Transcribe all of the data verbatim, please, and leave out its pictures.

━━ DATASET ENTRIES

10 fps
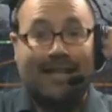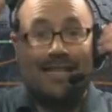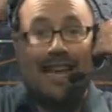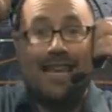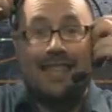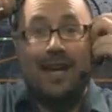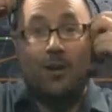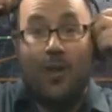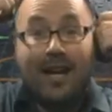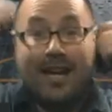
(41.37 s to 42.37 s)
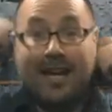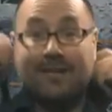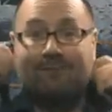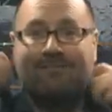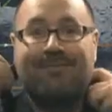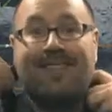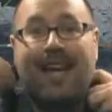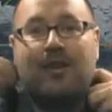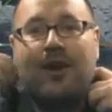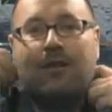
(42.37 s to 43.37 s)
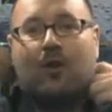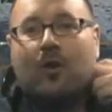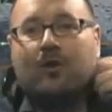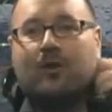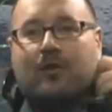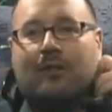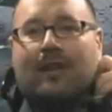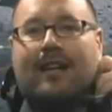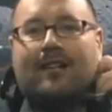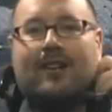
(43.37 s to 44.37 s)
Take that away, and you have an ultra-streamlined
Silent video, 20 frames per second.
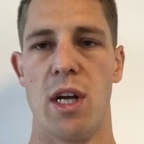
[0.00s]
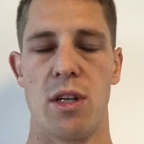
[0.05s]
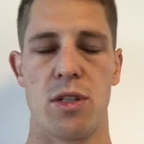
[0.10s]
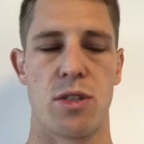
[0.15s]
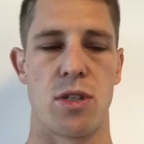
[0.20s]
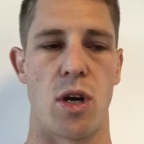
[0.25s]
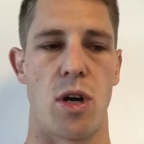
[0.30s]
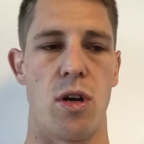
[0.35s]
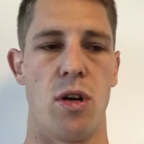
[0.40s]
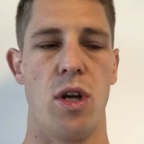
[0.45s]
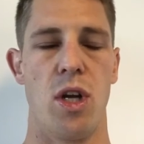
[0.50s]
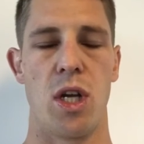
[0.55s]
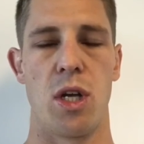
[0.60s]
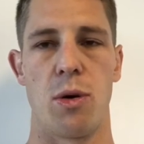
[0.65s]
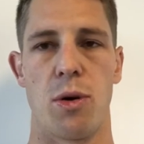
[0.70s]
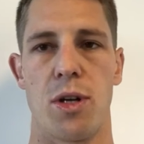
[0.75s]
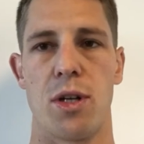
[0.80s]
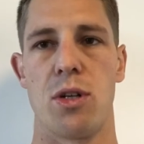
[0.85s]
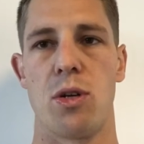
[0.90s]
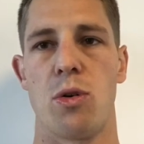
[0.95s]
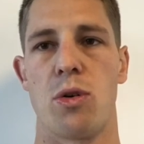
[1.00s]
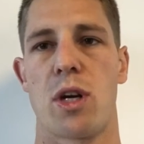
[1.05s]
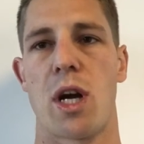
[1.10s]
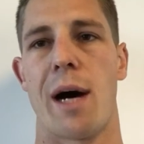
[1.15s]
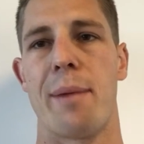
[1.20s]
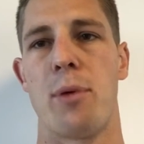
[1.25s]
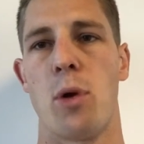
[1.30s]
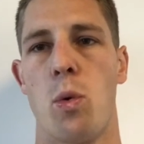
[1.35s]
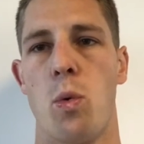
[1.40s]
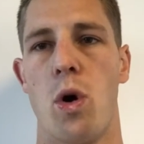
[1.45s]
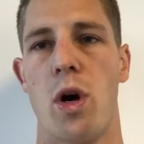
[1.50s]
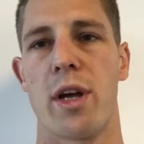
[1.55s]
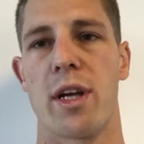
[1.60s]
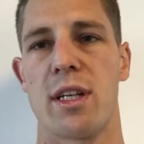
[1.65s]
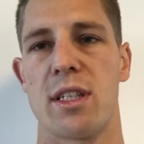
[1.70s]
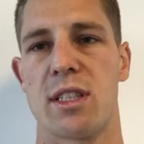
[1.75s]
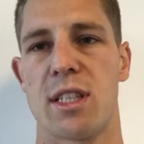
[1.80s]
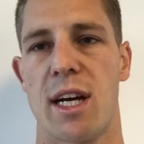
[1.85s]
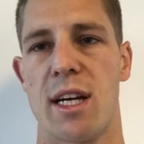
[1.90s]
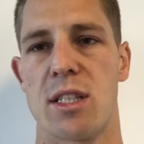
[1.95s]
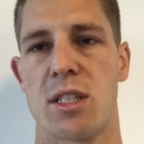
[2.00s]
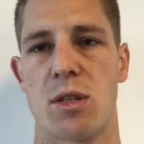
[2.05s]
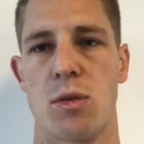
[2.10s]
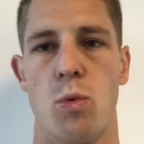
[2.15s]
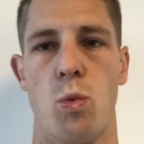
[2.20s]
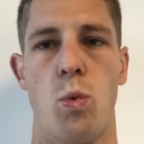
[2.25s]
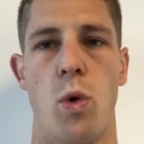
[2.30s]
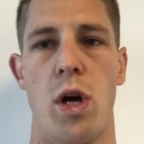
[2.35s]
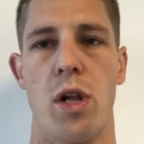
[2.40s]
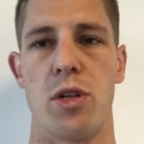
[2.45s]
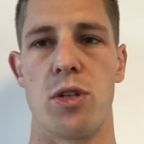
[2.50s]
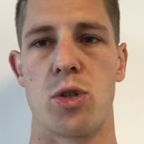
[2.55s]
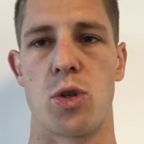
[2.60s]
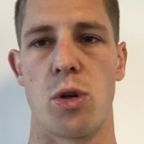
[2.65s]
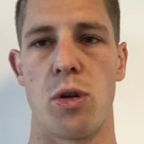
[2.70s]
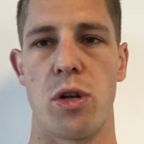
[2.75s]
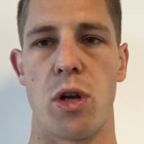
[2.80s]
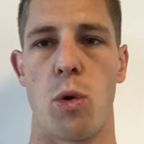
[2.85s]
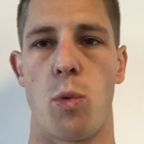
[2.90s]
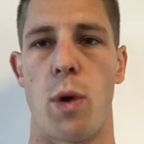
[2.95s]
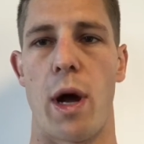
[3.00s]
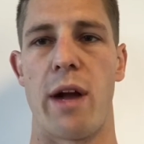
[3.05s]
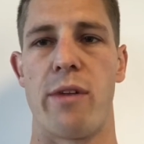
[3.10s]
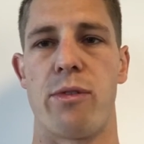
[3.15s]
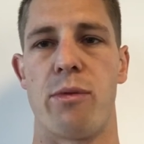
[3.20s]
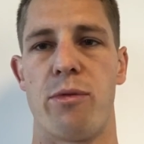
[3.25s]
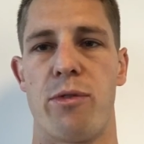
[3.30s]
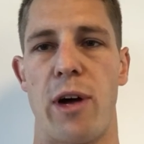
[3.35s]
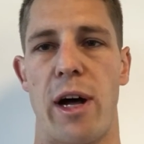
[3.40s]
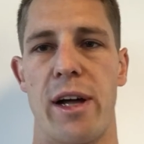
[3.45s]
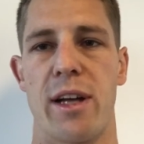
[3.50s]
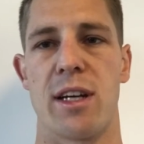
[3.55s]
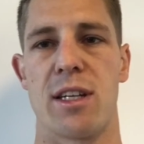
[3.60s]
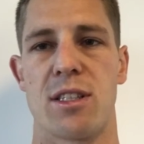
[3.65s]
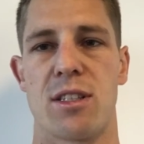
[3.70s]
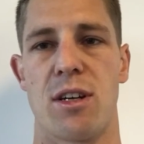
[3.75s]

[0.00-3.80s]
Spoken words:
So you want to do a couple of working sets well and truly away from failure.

━━━━

- **RESPONSE AREA**
10 fps
(41.37 s to 42.37 s)
(42.37 s to 43.37 s)
(43.37 s to 44.37 s)
Take that away, and you have an ultra-streamlined
Silent video, 20 frames per second.
[0.00s]
[0.05s]
[0.10s]
[0.15s]
[0.20s]
[0.25s]
[0.30s]
[0.35s]
[0.40s]
[0.45s]
[0.50s]
[0.55s]
[0.60s]
[0.65s]
[0.70s]
[0.75s]
[0.80s]
[0.85s]
[0.90s]
[0.95s]
[1.00s]
[1.05s]
[1.10s]
[1.15s]
[1.20s]
[1.25s]
[1.30s]
[1.35s]
[1.40s]
[1.45s]
[1.50s]
[1.55s]
[1.60s]
[1.65s]
[1.70s]
[1.75s]
[1.80s]
[1.85s]
[1.90s]
[1.95s]
[2.00s]
[2.05s]
[2.10s]
[2.15s]
[2.20s]
[2.25s]
[2.30s]
[2.35s]
[2.40s]
[2.45s]
[2.50s]
[2.55s]
[2.60s]
[2.65s]
[2.70s]
[2.75s]
[2.80s]
[2.85s]
[2.90s]
[2.95s]
[3.00s]
[3.05s]
[3.10s]
[3.15s]
[3.20s]
[3.25s]
[3.30s]
[3.35s]
[3.40s]
[3.45s]
[3.50s]
[3.55s]
[3.60s]
[3.65s]
[3.70s]
[3.75s]

[0.00-3.80s]
Spoken words:
So you want to do a couple of working sets well and truly away from failure.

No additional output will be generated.